Milos Sarcev, his dozens of clients past and present, and damn near every elite-level bodybuilder since Arnold are clear evidence that bodypart splits can and still do work when properly fueled and intelligently implemented. If it worked in the 1970s, it will damn sure still work today.
Needless to say, Sarcev is a believer in bodybuilding-style split routines, where only one or two muscle groups are trained in a given workout. With the volume and intensity he packs into his programs, trying to tackle any more than that in a single session would be counterproductive. Rest and come back to the gym later that day to train another muscle, perhaps? Sure, but there would need to be several hours and multiple meals separating the workouts.
Sarcev typically prescribes six, nine, or 12 total workouts per week for his clients, broken down over a seven-day period like this:
6 Workouts Per Week
One or two muscle groups trained in each daily workout.
- Monday: chest and calves
- Tueday: quads
- Wednesday: delts (shoulders) and calves
- Thursday: arms
- Friday: hamstrings and glutes
- Saturday: back and traps
- Sunday: Rest
9 Workouts Per Week
Alternating between training once and twice daily for six days (including extra work for weaker bodyparts).
- Monday: chest (a.m.); front/side delts and calves (p.m.)
- Tueday: quads
- Wednesday: back (a.m.); rear delts and traps (p.m.)
- Thursday: arms and calves
- Friday: chest and side delts (a.m.); hamstrings and glutes (p.m.)
- Saturday: back and rear delts
- Sunday: Rest
12 Workouts Per Week
Training twice a day, six days a week.
- Monday and Thursday: chest and calves (a.m.); delts (p.m.)
- Tueday and Friday: quads (a.m.); hamstrings and glutes (p.m.)
- Wednesday and Saturday: back and traps (a.m.); arms and calves (p.m.)
- Sunday: Rest
Supplements + Training – You Can’t Have One Without the Other
Supplements and training go hand in hand. To get the best results from the workout, the supplementation needs to be on point before, during, and after the workout. On the flip side, if all the amino acids and fast carbs are going into the body to maximize growth, the training needs to be high volume and intense enough to not let those nutrients go to waste.
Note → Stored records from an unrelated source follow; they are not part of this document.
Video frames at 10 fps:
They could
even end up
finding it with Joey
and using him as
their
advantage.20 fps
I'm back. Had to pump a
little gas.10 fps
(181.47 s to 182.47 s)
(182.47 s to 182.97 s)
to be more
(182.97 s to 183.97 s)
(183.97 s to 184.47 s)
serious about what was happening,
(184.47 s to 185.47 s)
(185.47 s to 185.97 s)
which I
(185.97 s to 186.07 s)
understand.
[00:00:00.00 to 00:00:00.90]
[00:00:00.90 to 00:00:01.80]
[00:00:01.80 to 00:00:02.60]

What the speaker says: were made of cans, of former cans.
We want them going into the muscles, not getting pissed after the workout!
Low-volume, low-intensity, half-assed workouts won’t get it done. The training needs to be as aggressive as the supplementation, and vice versa.
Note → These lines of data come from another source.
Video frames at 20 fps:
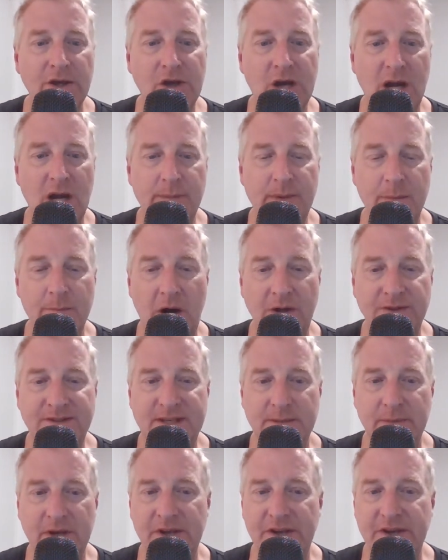You're going to be
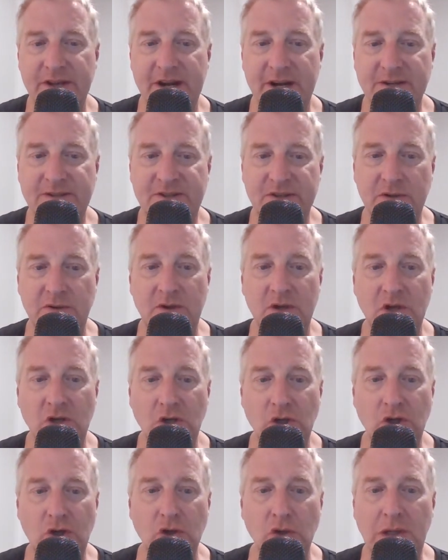multimillionaire
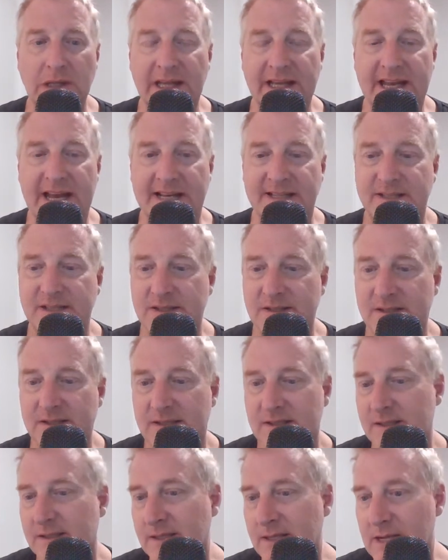soon.
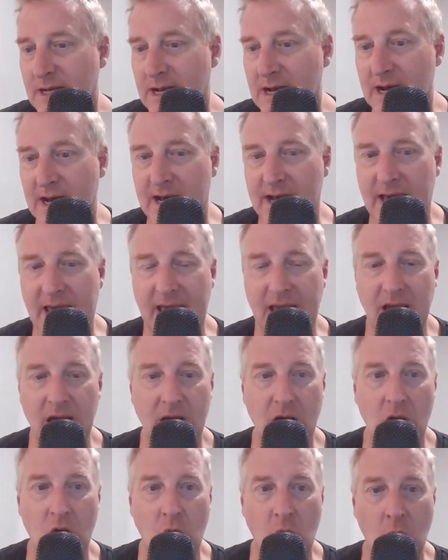Googliness. I
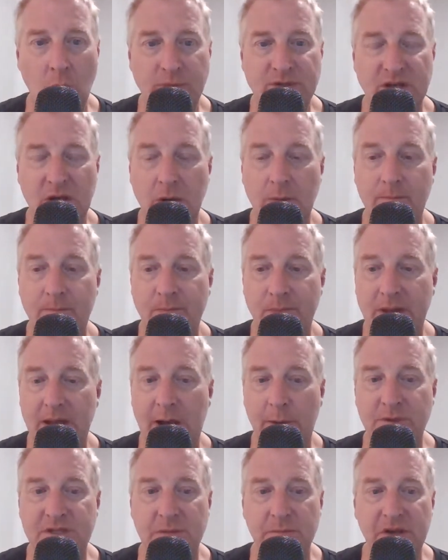hope so.
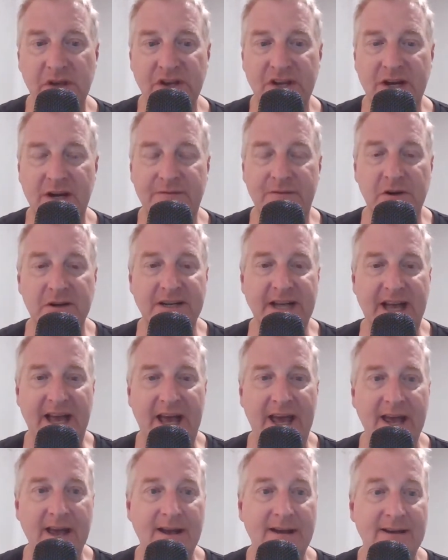I was a millionaire for a
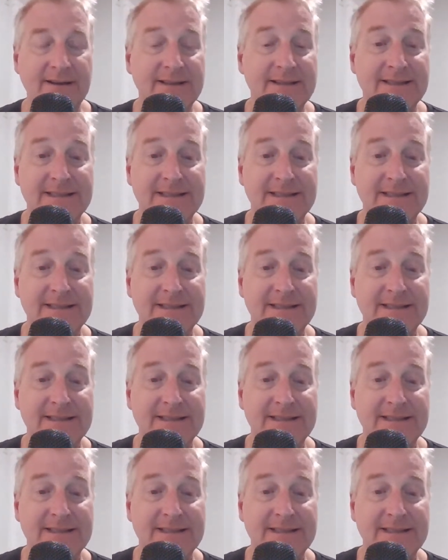day.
The Proof is in the Pudding, Not the Publishing
Go ahead, poke holes in Sarcev’s Hyperemia Advantage System. Ask for his study references, grill him on methodologies. Remind him he doesn’t have a PhD, then call his theories “bro science.” Where were his methods tested? In the gym, with his own body and hundreds of clients, over the course of the last three-plus decades.
”I’m not a scientist or a PhD, nor have I done any double-blind university studies,” says Sarcev. “But I also don’t need a research study to prove that water is wet. Everything that I’m preaching makes perfect sense if you stop and think about things logically. More than that, my principles have been working for real athletes for many years. That’s the proof! Everyone who trains should take advantage of increased blood flow to the muscles that only happens during training.”